**To do:**
Please set down exactly the lines from the one containing "[0:11.87-0:12.87]" through the last line of the records below, both included, with no pictures.
+ + + + + + +
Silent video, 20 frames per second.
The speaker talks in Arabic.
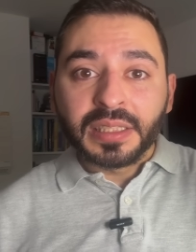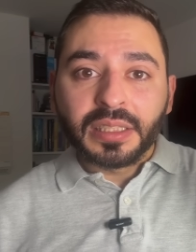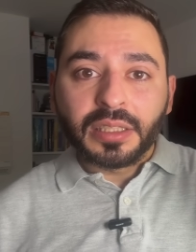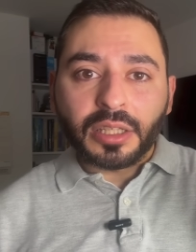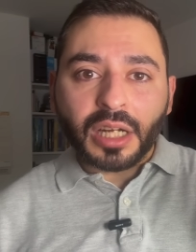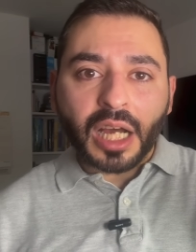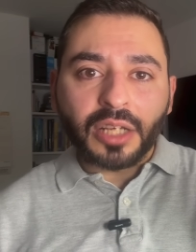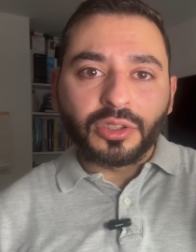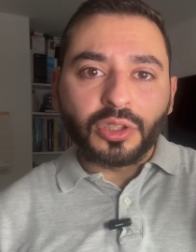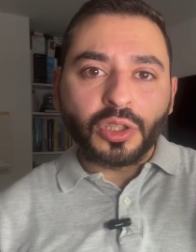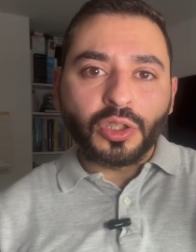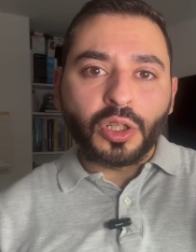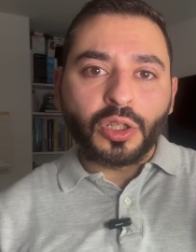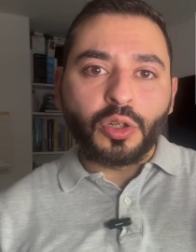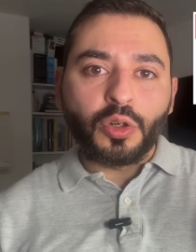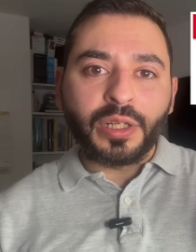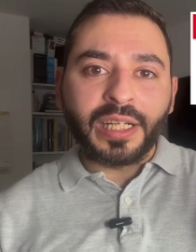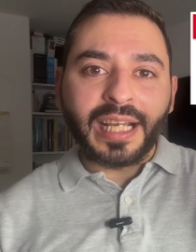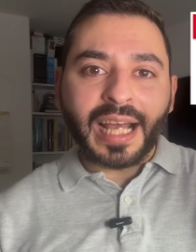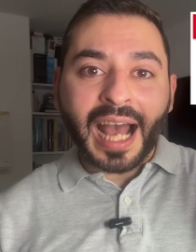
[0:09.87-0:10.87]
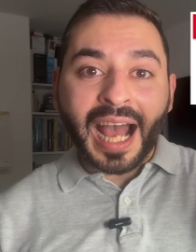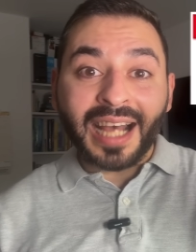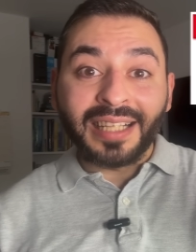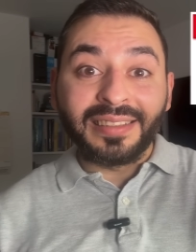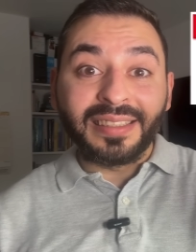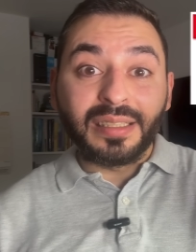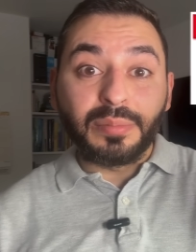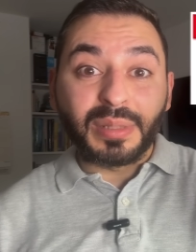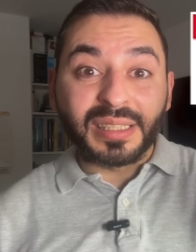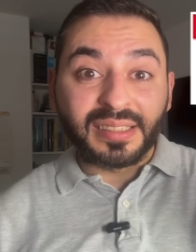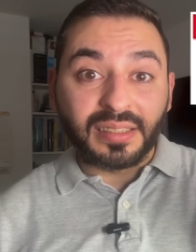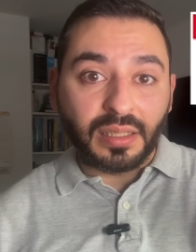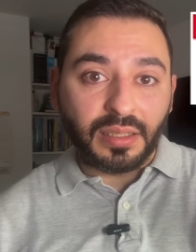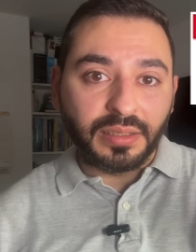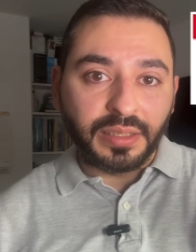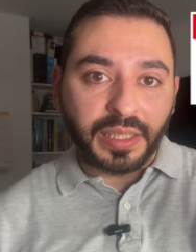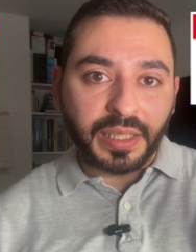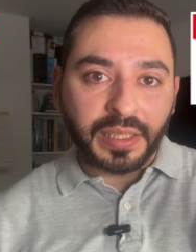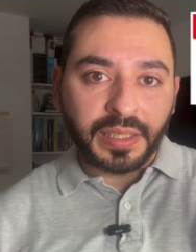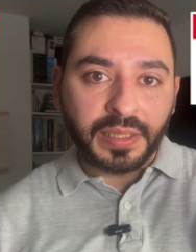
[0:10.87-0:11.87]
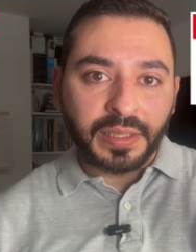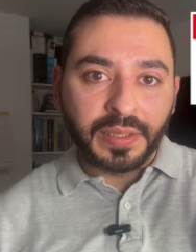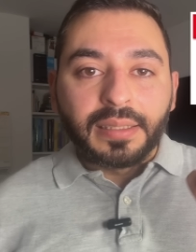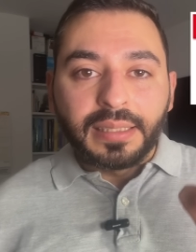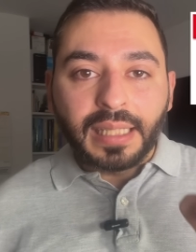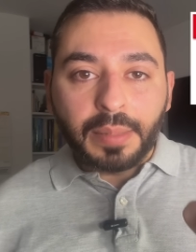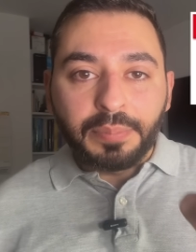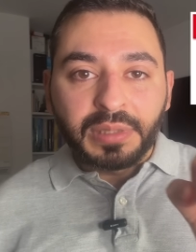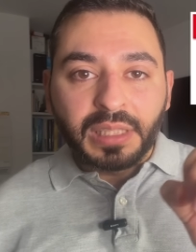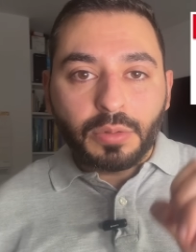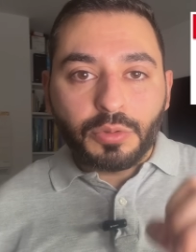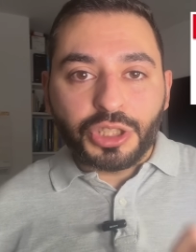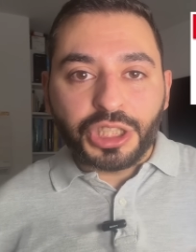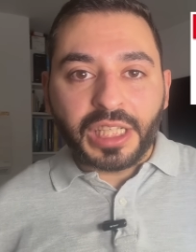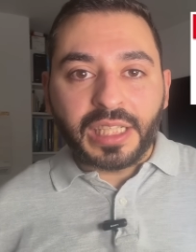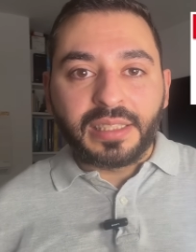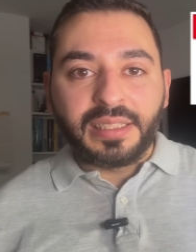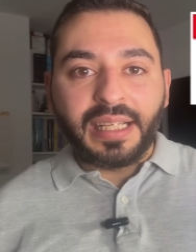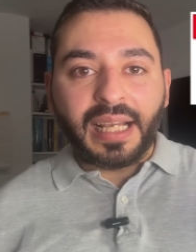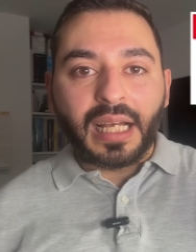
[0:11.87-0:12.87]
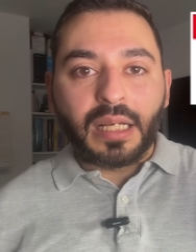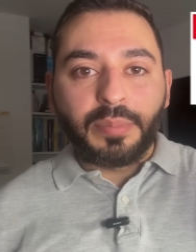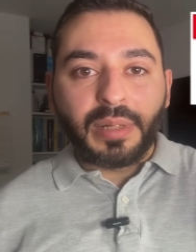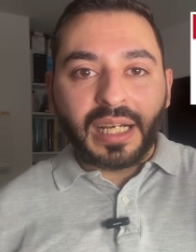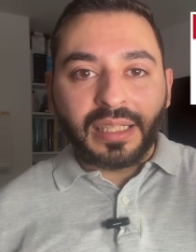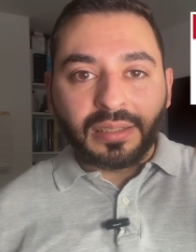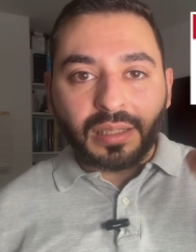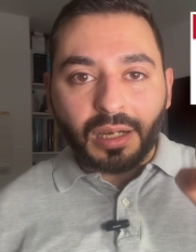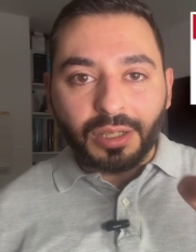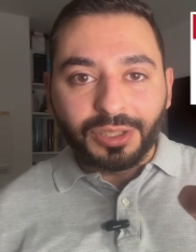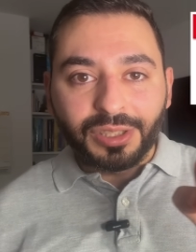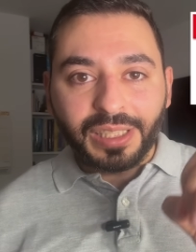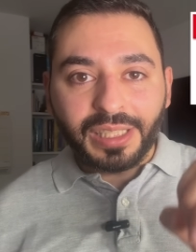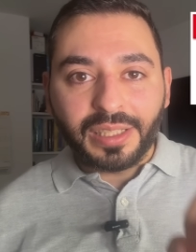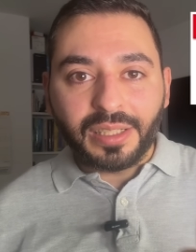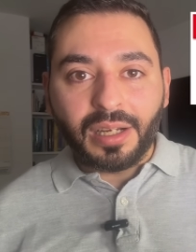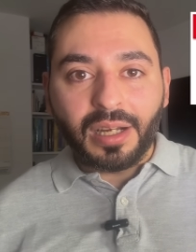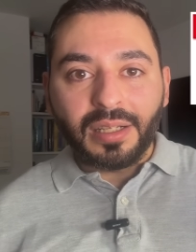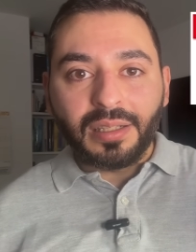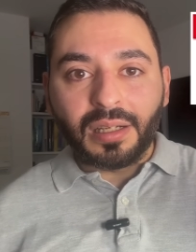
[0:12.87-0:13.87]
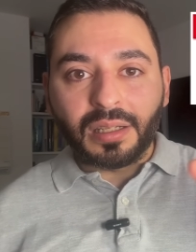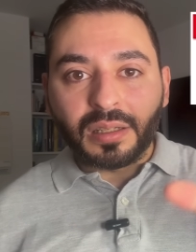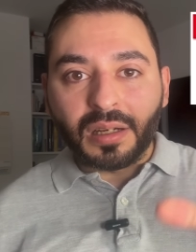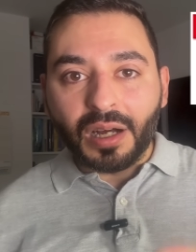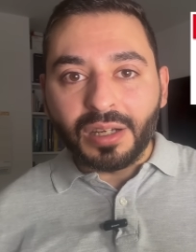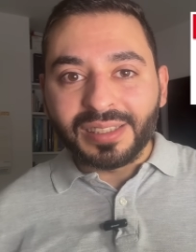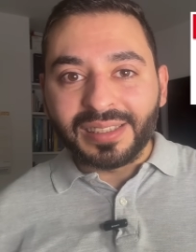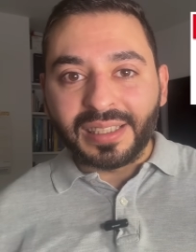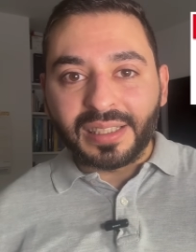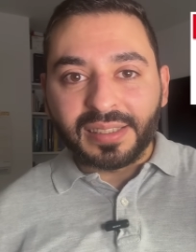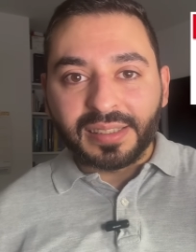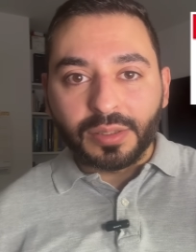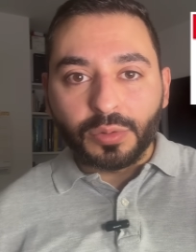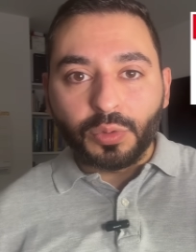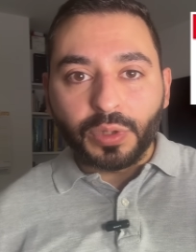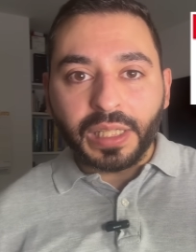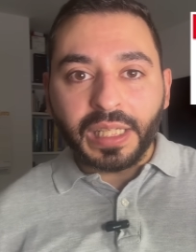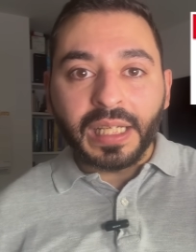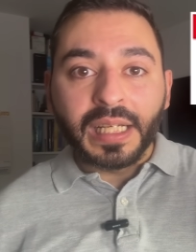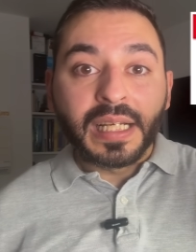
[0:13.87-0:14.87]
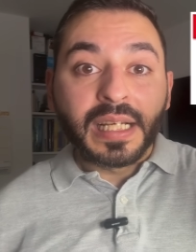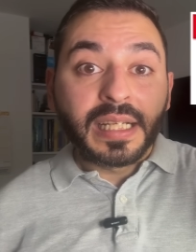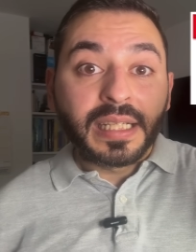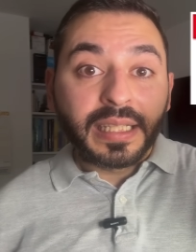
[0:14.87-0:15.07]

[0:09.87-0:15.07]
رح أحط لكم هون أحد المصادر تم توجيه اتهامات خطيرة لقاصر سوري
+ + + + + + +
**Problem solution:**
[0:11.87-0:12.87]
[0:12.87-0:13.87]
[0:13.87-0:14.87]
[0:14.87-0:15.07]

[0:09.87-0:15.07]
رح أحط لكم هون أحد المصادر تم توجيه اتهامات خطيرة لقاصر سوري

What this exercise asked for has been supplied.